Task requirements> Leave out the pictures and output exactly the lines below from the one with "[0:04.27-0:05.33]" down to the one with "Transcript: She says", both of them included.

Data listing>

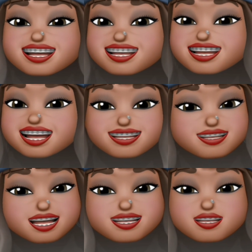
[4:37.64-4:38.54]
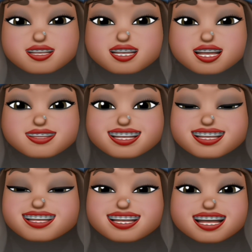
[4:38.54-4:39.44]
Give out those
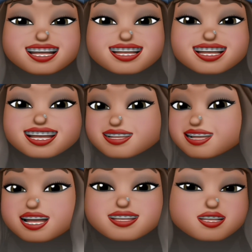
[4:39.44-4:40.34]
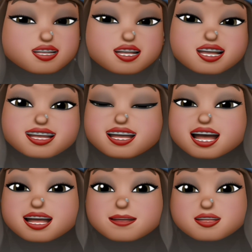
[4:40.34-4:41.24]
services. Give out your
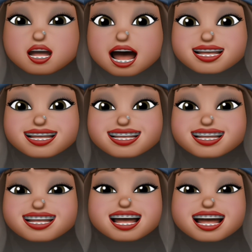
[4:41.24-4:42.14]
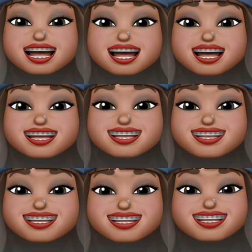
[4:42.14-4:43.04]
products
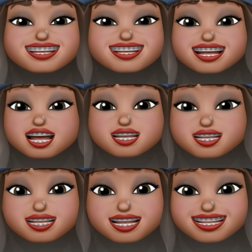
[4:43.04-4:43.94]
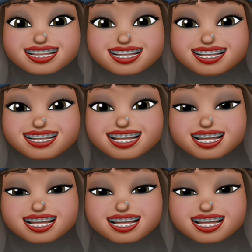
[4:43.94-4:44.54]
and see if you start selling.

* * *

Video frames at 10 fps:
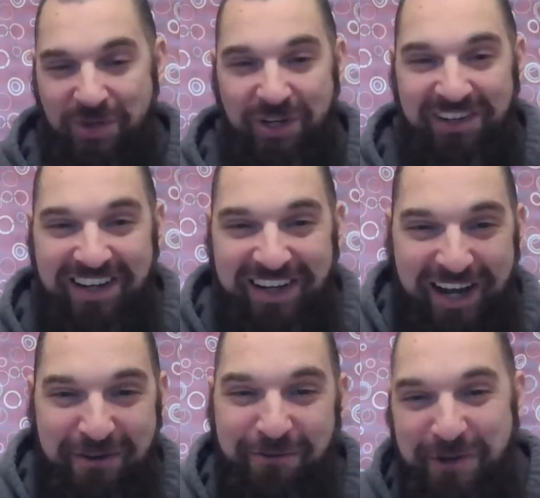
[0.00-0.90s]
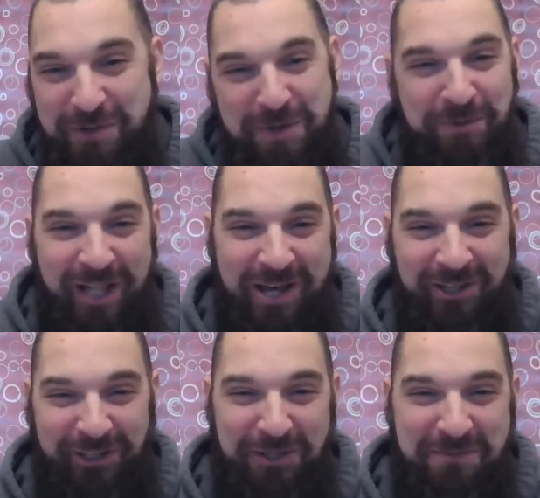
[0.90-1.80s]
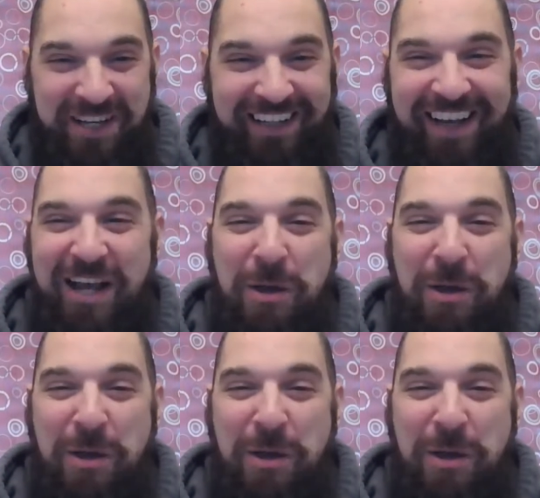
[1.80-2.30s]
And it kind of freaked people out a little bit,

--

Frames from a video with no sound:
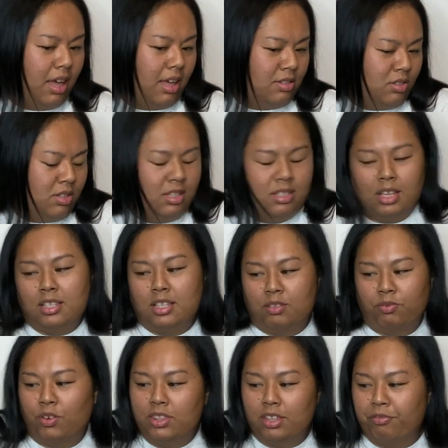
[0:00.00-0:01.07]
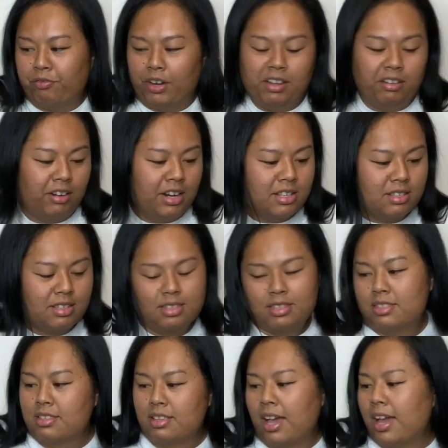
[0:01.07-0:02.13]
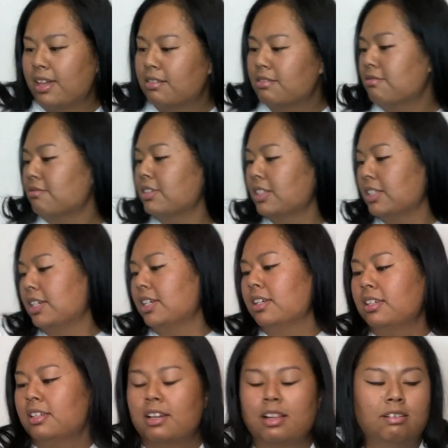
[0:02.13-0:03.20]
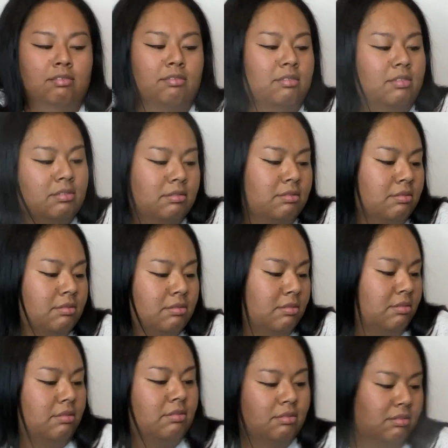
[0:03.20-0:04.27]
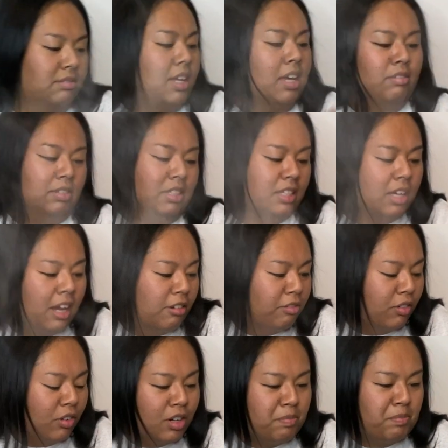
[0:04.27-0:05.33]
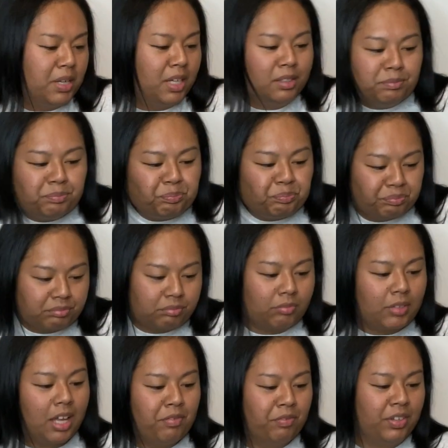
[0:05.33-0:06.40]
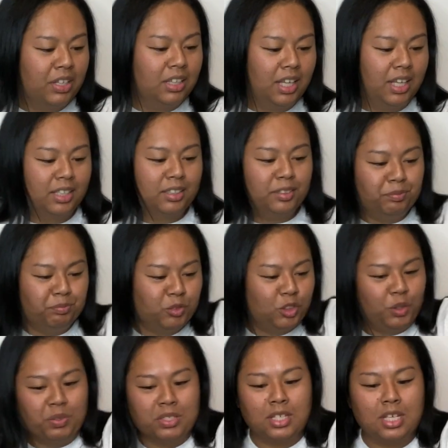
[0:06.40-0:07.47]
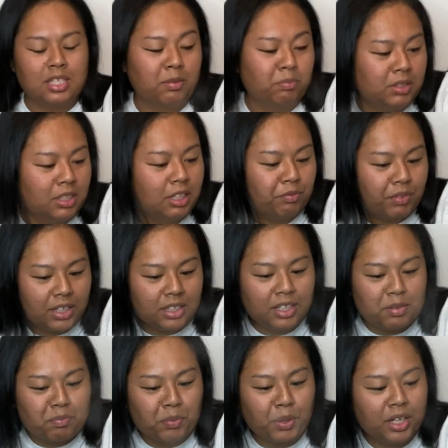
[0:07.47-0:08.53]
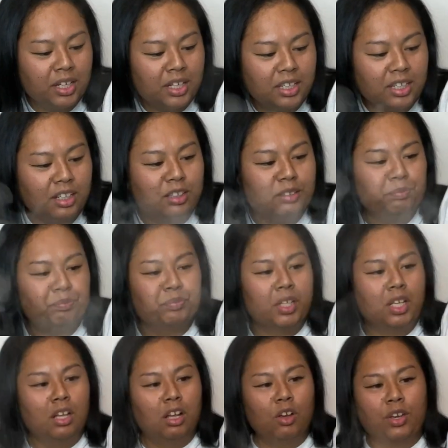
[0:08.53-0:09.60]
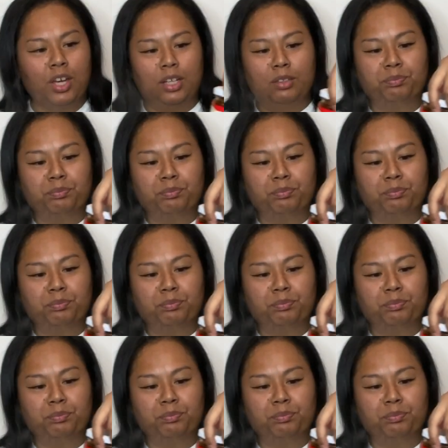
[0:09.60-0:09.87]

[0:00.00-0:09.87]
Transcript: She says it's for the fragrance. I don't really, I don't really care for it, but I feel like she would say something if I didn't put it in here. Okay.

Task output>
[0:04.27-0:05.33]
[0:05.33-0:06.40]
[0:06.40-0:07.47]
[0:07.47-0:08.53]
[0:08.53-0:09.60]
[0:09.60-0:09.87]

[0:00.00-0:09.87]
Transcript: She says it's for the fragrance. I don't really, I don't really care for it, but I feel like she would say something if I didn't put it in here. Okay.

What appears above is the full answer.